'''

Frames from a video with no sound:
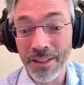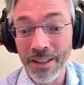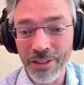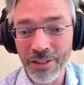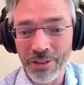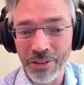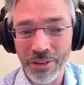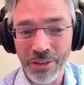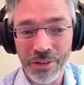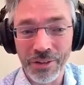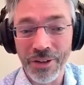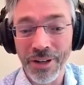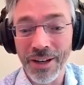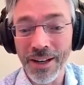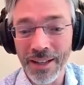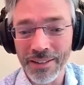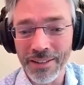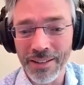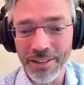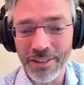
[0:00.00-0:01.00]
diesel
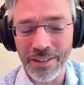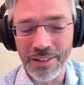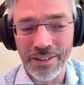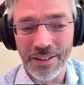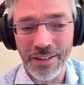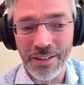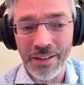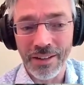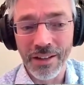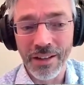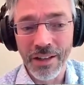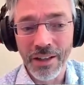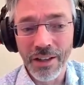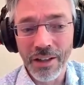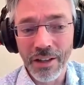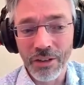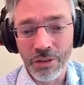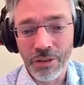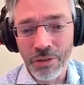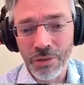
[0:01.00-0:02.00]
or electricity.
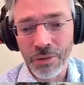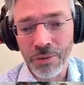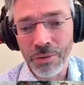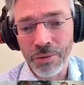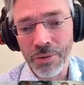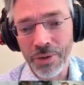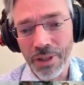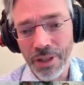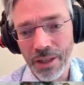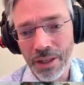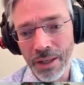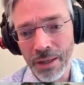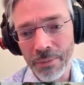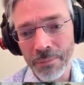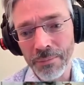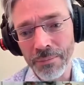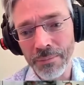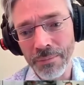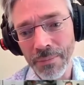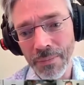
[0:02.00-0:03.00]
So
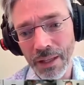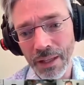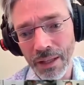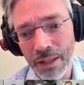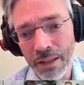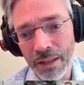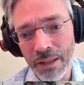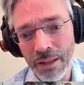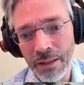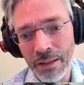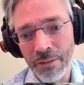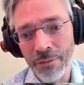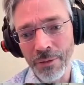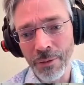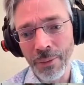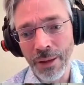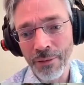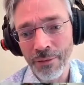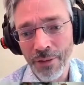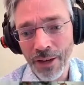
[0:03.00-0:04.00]

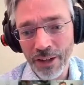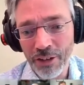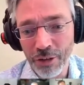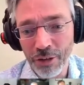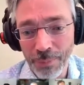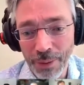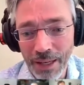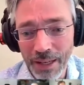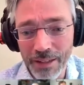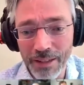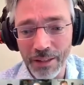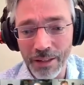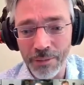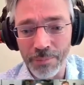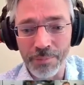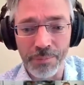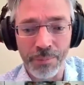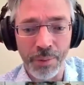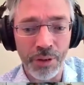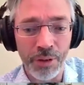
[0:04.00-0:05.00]
from a
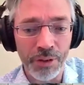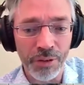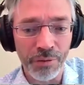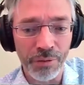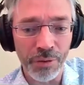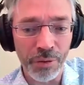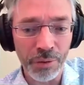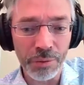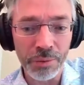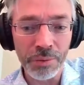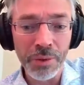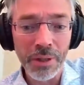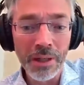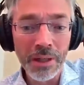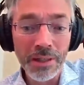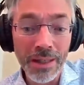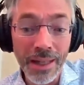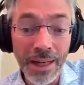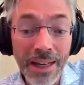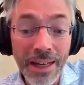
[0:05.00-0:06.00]
flexibility point of view,
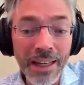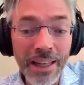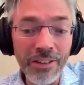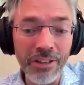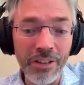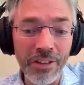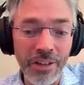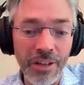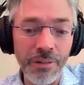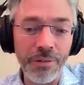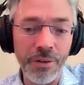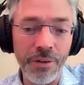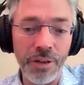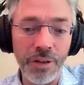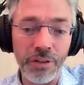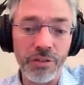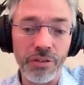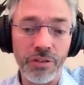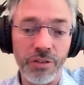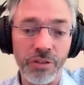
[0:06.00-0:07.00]
there is a
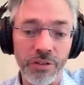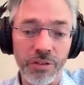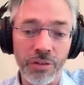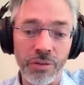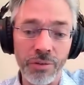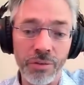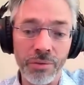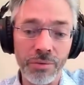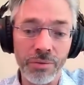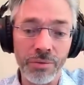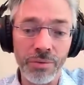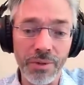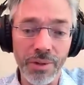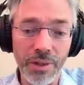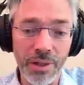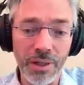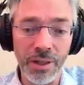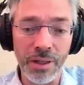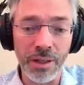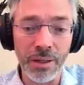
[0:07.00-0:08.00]
difference. So
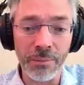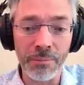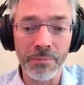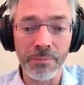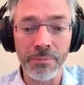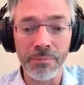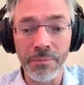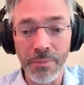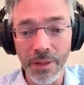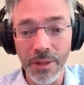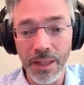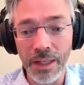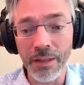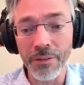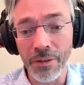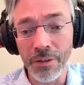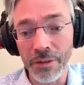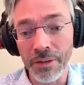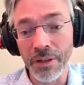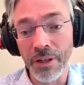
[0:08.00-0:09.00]

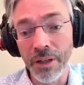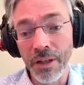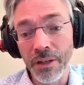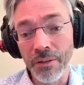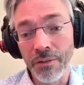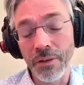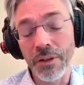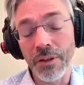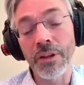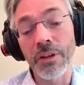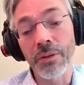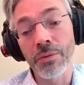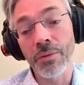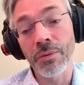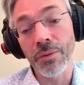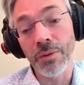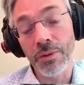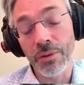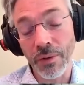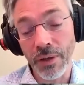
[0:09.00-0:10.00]
even when
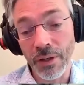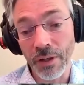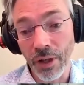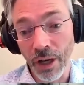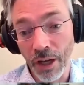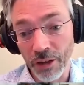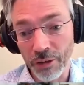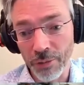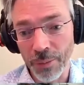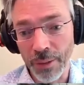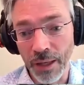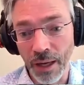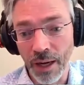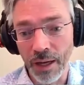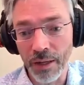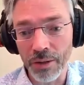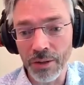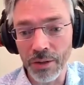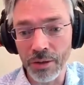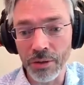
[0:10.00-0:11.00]
you ask me
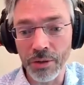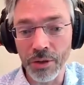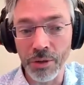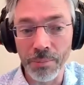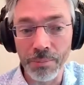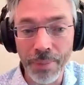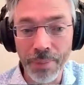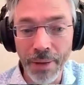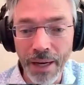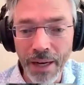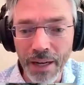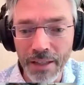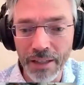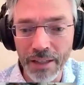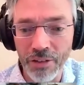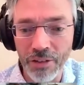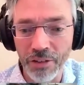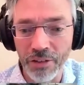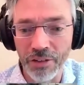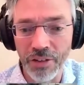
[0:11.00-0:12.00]
how do you
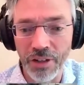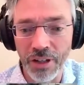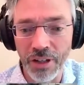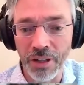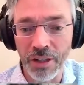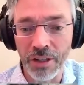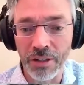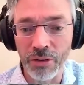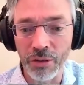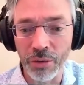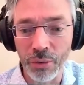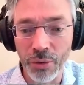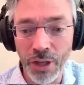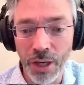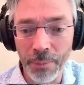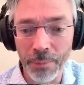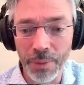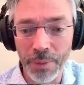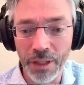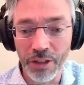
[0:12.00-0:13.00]
compare these two
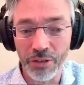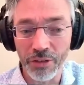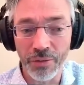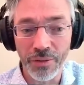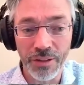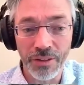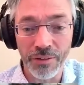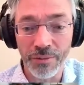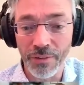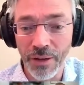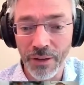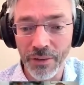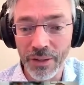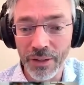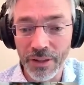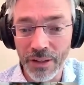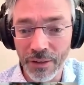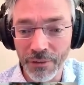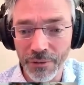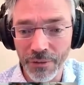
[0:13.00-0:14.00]
companies with
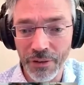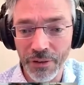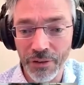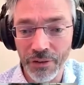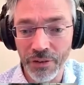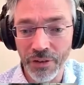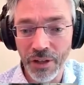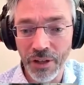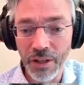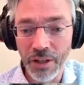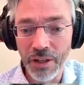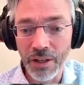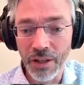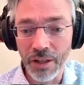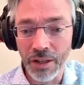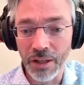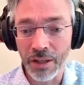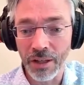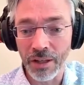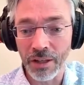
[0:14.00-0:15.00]
very different,
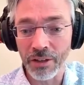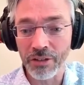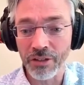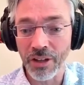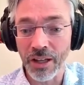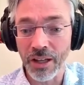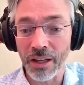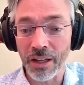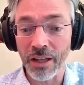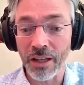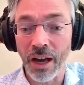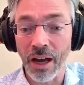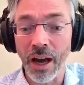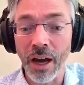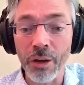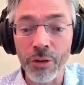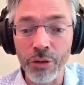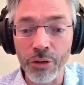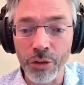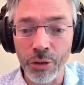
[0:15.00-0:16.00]
say,
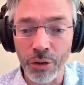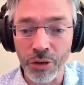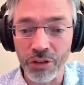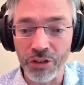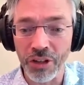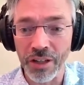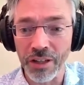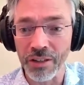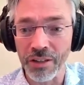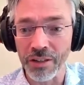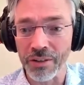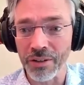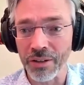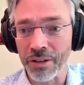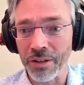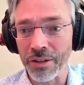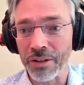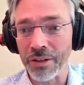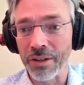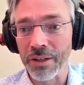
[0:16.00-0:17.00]
outsourcing,
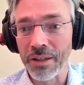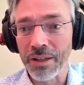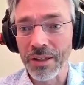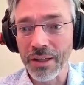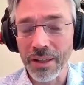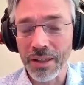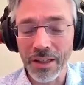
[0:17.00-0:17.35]
or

'''

__What to do__:
Everything in the records above should come back word for word, except the pictures.

__Problem solution__:
Frames from a video with no sound:
[0:00.00-0:01.00]
diesel
[0:01.00-0:02.00]
or electricity.
[0:02.00-0:03.00]
So
[0:03.00-0:04.00]

[0:04.00-0:05.00]
from a
[0:05.00-0:06.00]
flexibility point of view,
[0:06.00-0:07.00]
there is a
[0:07.00-0:08.00]
difference. So
[0:08.00-0:09.00]

[0:09.00-0:10.00]
even when
[0:10.00-0:11.00]
you ask me
[0:11.00-0:12.00]
how do you
[0:12.00-0:13.00]
compare these two
[0:13.00-0:14.00]
companies with
[0:14.00-0:15.00]
very different,
[0:15.00-0:16.00]
say,
[0:16.00-0:17.00]
outsourcing,
[0:17.00-0:17.35]
or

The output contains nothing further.